Rev 4417: Change CHKMap.from_dict to create a LeafNode and split it. in http://bazaar.launchpad.net/~jameinel/bzr/1.16-chk-direct

John Arbash Meinel john at arbash-meinel.com
Mon Jun 8 18:29:52 BST 2009


At http://bazaar.launchpad.net/~jameinel/bzr/1.16-chk-direct

------------------------------------------------------------
revno: 4417
revision-id: john at arbash-meinel.com-20090608172947-r9hucea21l7mse3m
parent: john at arbash-meinel.com-20090606014721-xqbksp0fl6ossesk
committer: John Arbash Meinel <john at arbash-meinel.com>
branch nick: 1.16-chk-direct
timestamp: Mon 2009-06-08 12:29:47 -0500
message:
  Change CHKMap.from_dict to create a LeafNode and split it.
  As opposed to using multiple calls to .map().
  There were a few edge cases that needed to be fixed.
  Such as:
  1) setting self._raw_size
  2) LeafNode.map() needed to properly handle when one of its child nodes also split.
  3) Update CHK1.apply_inventory_by_delta to use this new function when appropriate
  4) For now from_dict() continues to do it both ways, just to make sure it gives
  correct results.
-------------- next part --------------
=== modified file 'bzrlib/chk_map.py'
--- a/bzrlib/chk_map.py	2009-06-06 01:47:21 +0000
+++ b/bzrlib/chk_map.py	2009-06-08 17:29:47 +0000
@@ -98,39 +98,6 @@
         else:
             self._root_node = self._node_key(root_key)
 
-    def apply_insert_delta(self, delta):
-        """Apply a delta that only inserts items.
-
-        :param delta: An iterable of old_key, new_key, new_value tuples.
-            all old_key entries must be None, and all new_key entries must not
-            be None.
-        """
-        self._ensure_root()
-        node = LeafNode(search_key_func=self._search_key_func)
-        node.set_maximum_size(self._root_node._maximum_size)
-        node._key_width = self._root_node._key_width
-        for old, new, value in delta:
-            assert old is None
-            assert new is not None
-            node._items[new] = value
-        node._len = len(node._items)
-        node._compute_search_prefix()
-        node._compute_serialised_prefix()
-        if (node._len > 1
-            and node._current_size() > node._maximum_size):
-            prefix, node_details = node._split()
-            if len(node_details) == 1:
-                self._root_node = node_details[0][1]
-            else:
-                first_node = node_details[0][1]
-                self._root_node = InternalNode(prefix,
-                                    search_key_func=self._search_key_func)
-                self._root_node.set_maximum_size(first_node.maximum_size)

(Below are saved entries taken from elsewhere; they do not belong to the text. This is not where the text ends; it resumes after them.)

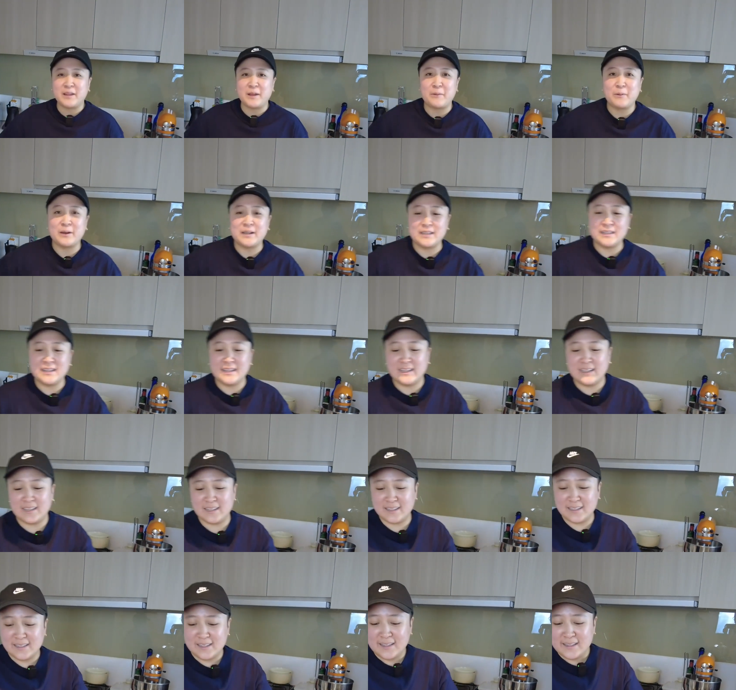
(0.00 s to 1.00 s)
I want to
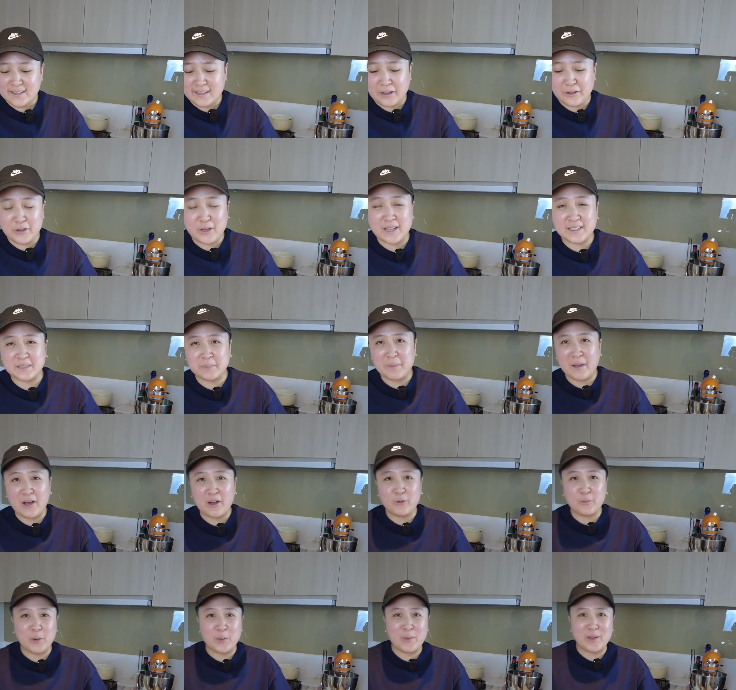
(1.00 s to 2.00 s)
tell you guys
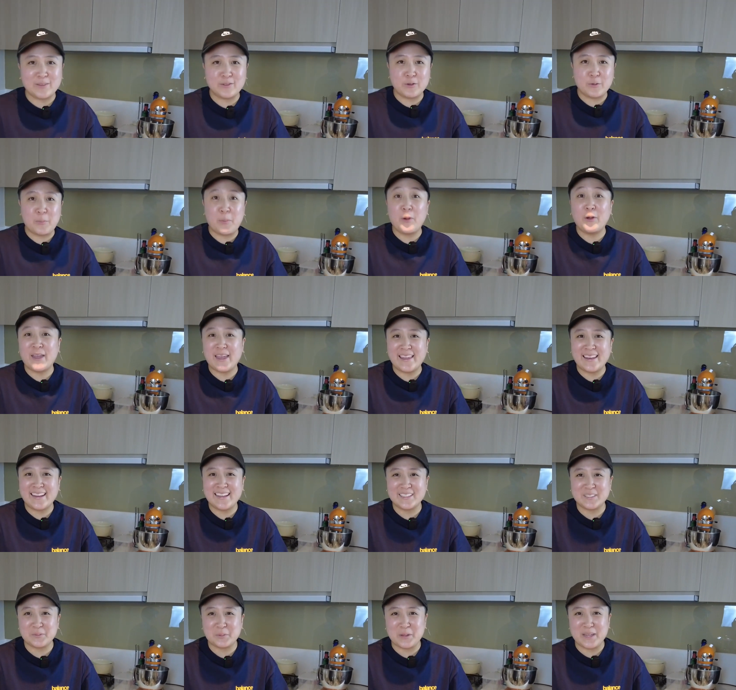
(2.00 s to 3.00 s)
about. We went to Phuket
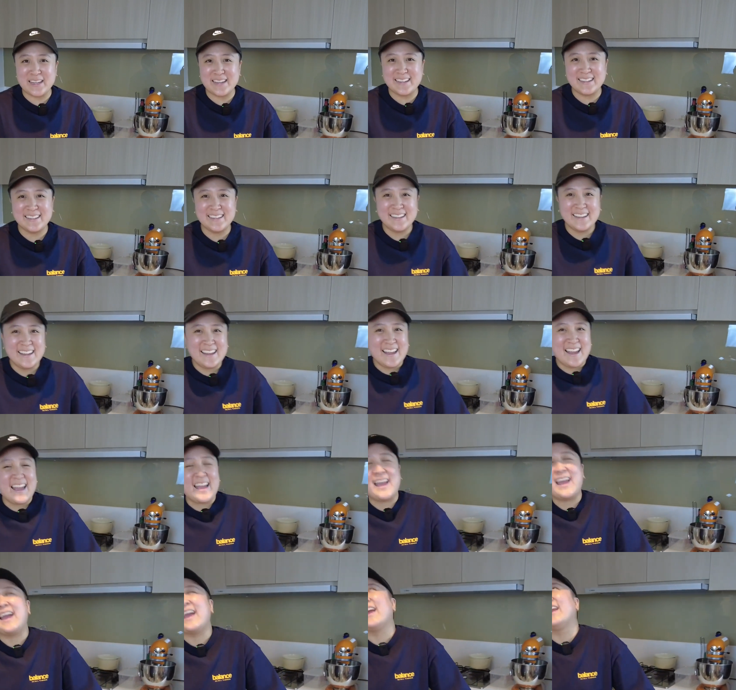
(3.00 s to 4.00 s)
last week,
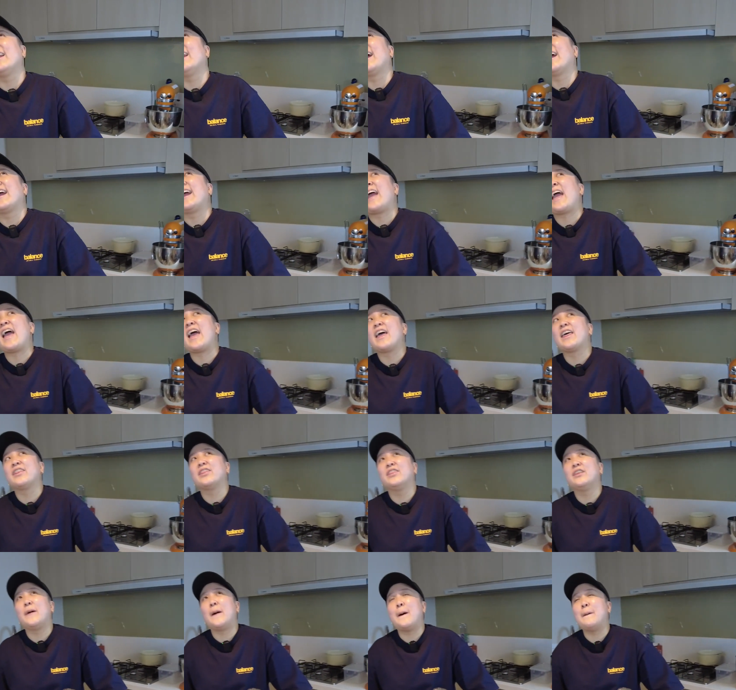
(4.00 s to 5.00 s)
and I had
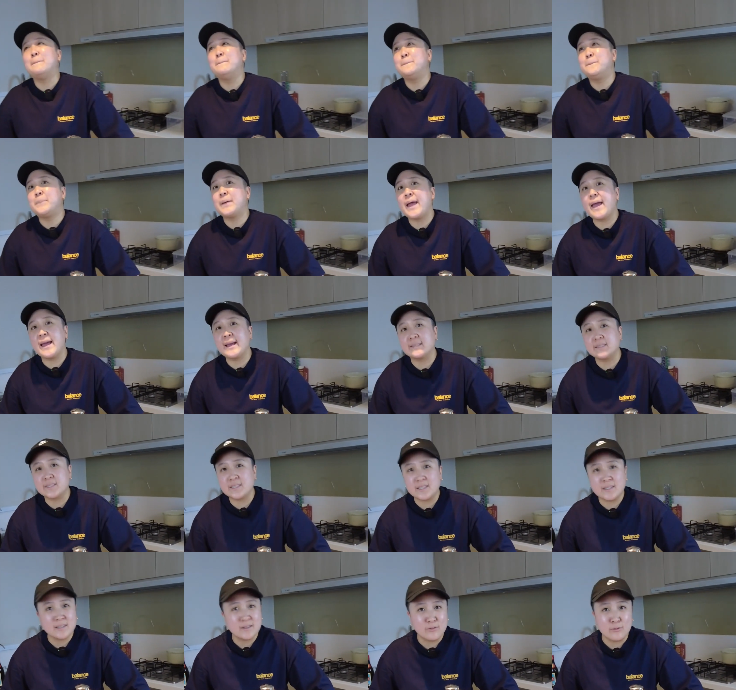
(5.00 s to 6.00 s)
the best
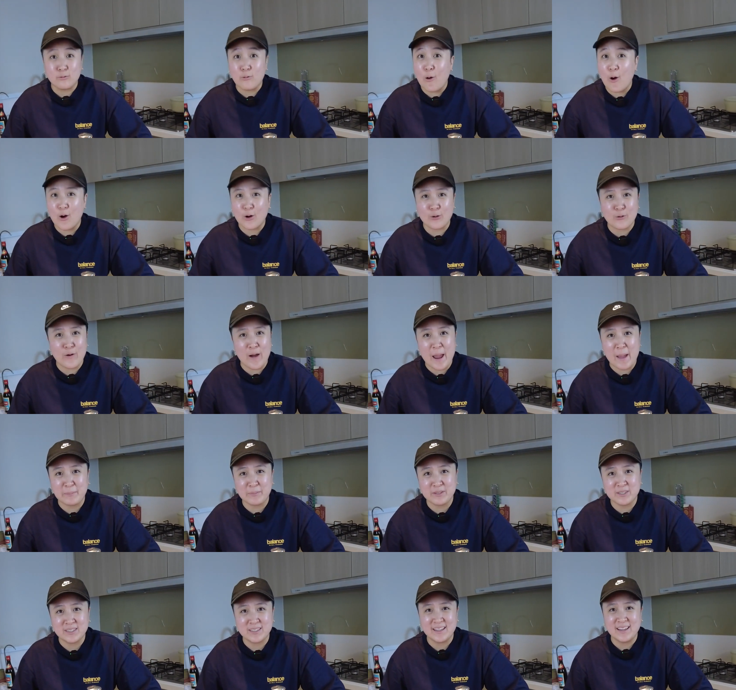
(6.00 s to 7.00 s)
raw
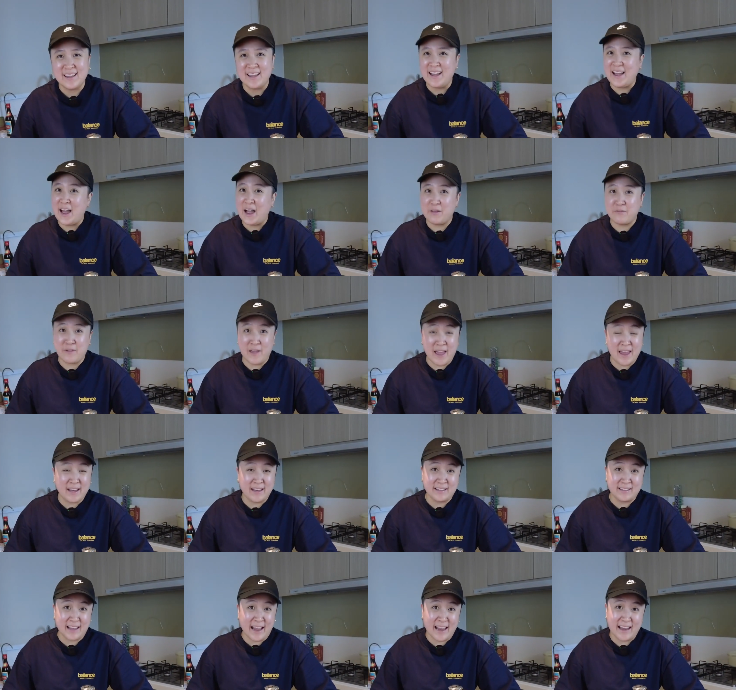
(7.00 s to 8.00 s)
crabs I've had
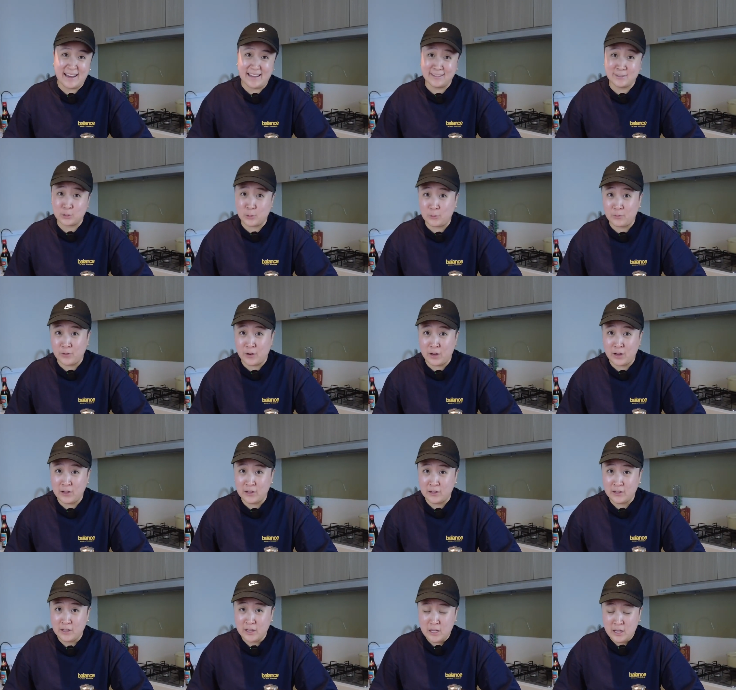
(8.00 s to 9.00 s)
in Thailand so far.
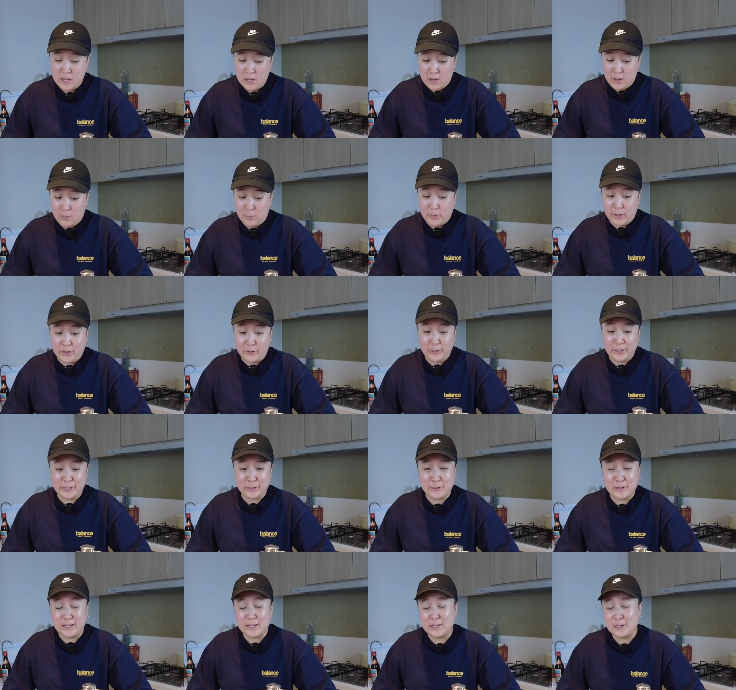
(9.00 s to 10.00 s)
We're going
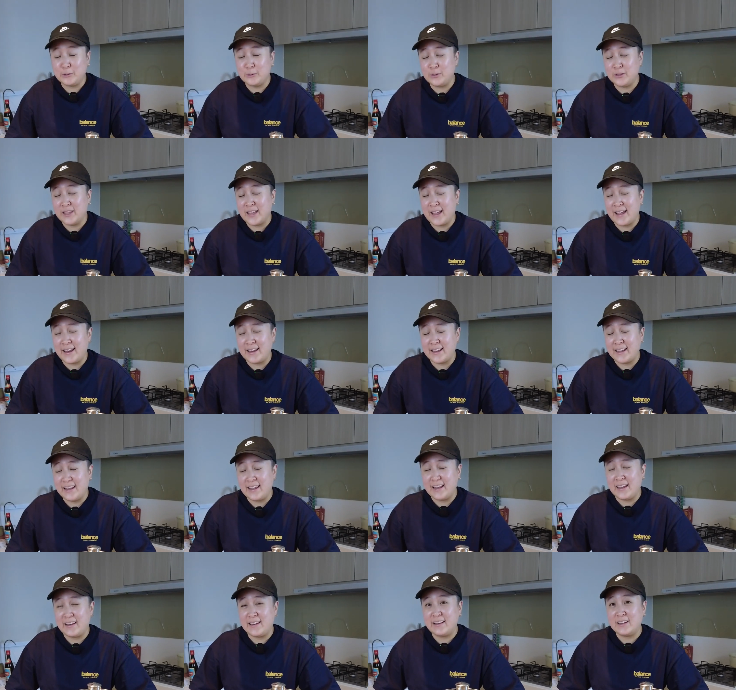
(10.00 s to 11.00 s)
to include that
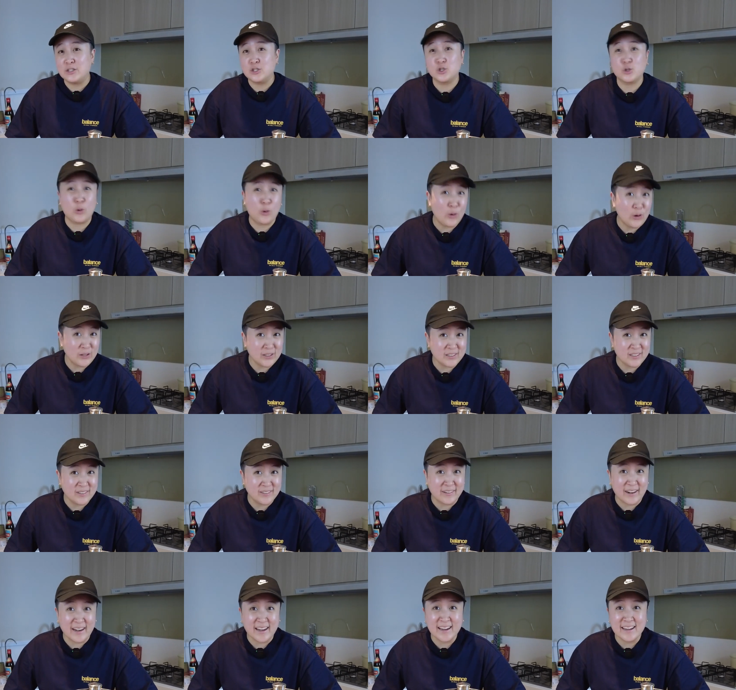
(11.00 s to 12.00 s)
in a short,
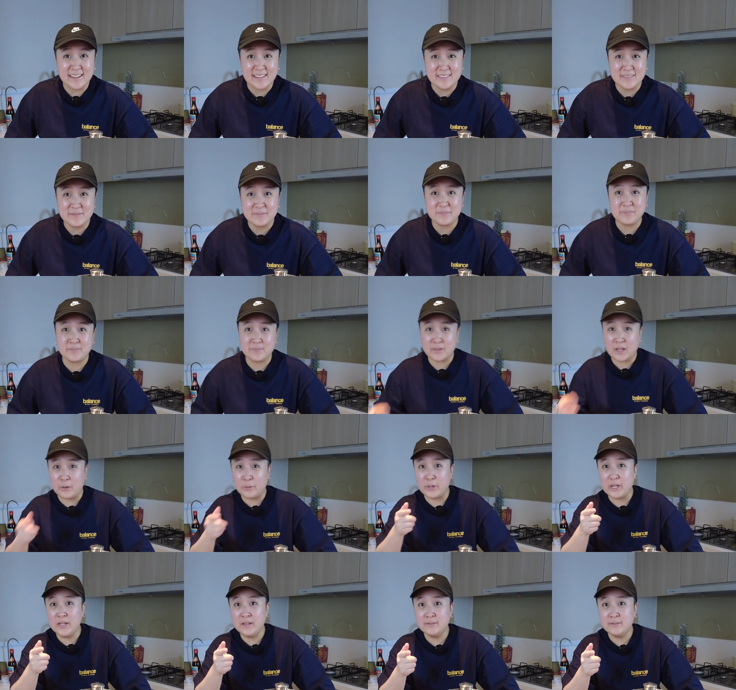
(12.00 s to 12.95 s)
right? Are we?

-                self._root_node._key_width = first_node._key_width
-                for split, node in node_details:
-                    self._root_node.add_node(split, node)

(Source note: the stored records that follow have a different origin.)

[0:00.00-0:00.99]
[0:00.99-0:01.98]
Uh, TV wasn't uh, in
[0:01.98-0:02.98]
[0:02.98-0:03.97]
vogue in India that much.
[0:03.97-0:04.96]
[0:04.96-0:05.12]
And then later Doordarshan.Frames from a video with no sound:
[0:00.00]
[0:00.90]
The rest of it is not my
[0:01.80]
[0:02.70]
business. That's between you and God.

-        return self._save()
-
     def apply_delta(self, delta):
         """Apply a delta to the map.
 
@@ -242,7 +209,32 @@
         delta = []
         for key, value in initial_value.items():
             delta.append((None, key, value))
-        return result.apply_delta(delta)

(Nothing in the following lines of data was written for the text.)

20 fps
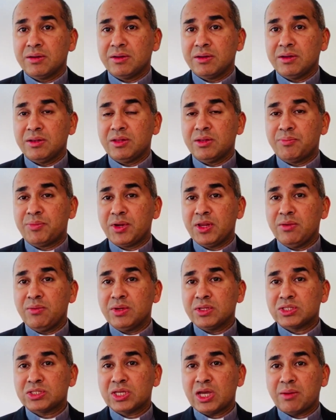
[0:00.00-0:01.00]
In the
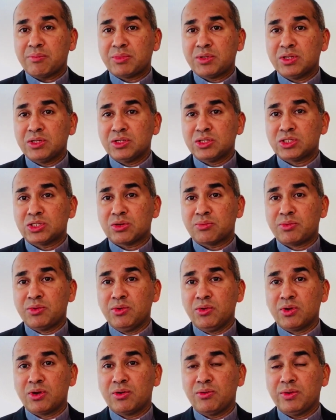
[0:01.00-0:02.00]
previous chapters of
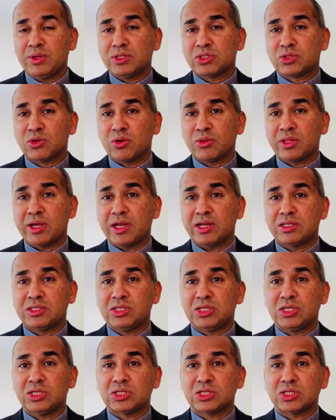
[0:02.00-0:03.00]
Luke, we saw that
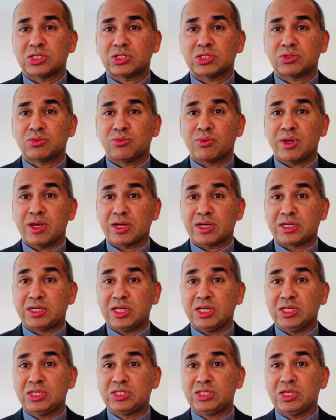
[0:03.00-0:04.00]
Jesus were
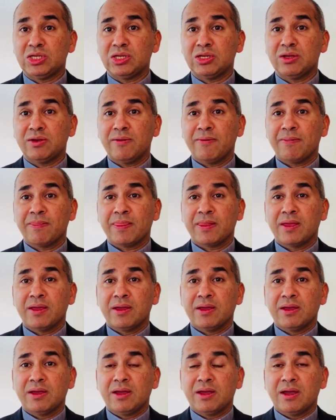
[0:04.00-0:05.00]
teaching,
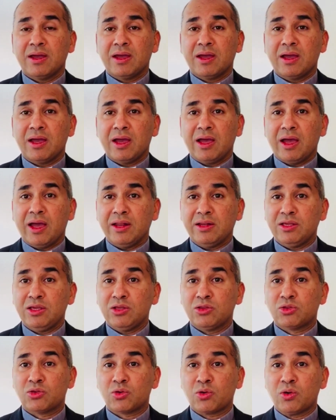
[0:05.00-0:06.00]
and he
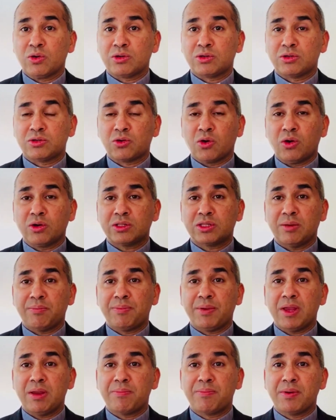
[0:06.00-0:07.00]
taught the
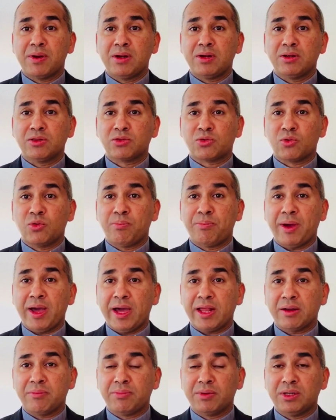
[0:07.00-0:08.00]
people through
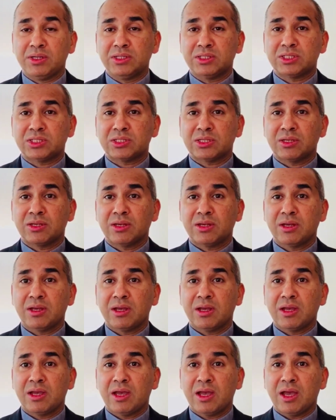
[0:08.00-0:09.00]
parables,
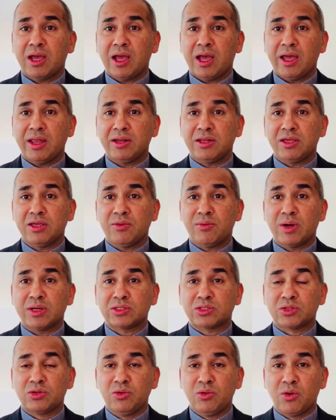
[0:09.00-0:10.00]
and he
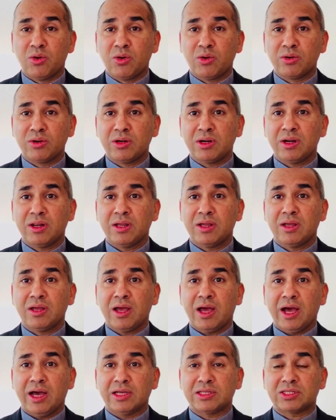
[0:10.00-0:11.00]
was known
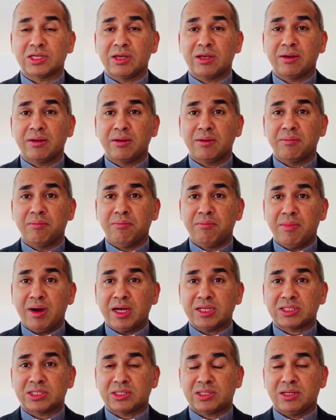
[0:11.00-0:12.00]
as a
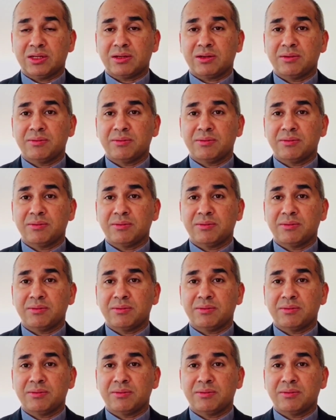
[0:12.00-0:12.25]
master.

+        root_key = result.apply_delta(delta)
+        node = LeafNode(search_key_func=search_key_func)
+        node.set_maximum_size(maximum_size)
+        node._key_width = key_width
+        node._items = dict(initial_value)
+        node._raw_size = sum([node._key_value_len(key, value)
+                              for key,value in initial_value.iteritems()])
+        node._len = len(node._items)
+        node._compute_search_prefix()
+        node._compute_serialised_prefix()
+        if (node._len > 1
+            and maximum_size
+            and node._current_size() > maximum_size):
+            prefix, node_details = node._split(store)
+            assert len(node_details) != 1
+            node = InternalNode(prefix, search_key_func=search_key_func)
+            node.set_maximum_size(maximum_size)
+            node._key_width = key_width
+            for split, subnode in node_details:
+                node.add_node(split, subnode)
+        keys = list(node.serialise(store))
+        if root_key != keys[-1]:
+            result2 = CHKMap(store, keys[-1], search_key_func=search_key_func)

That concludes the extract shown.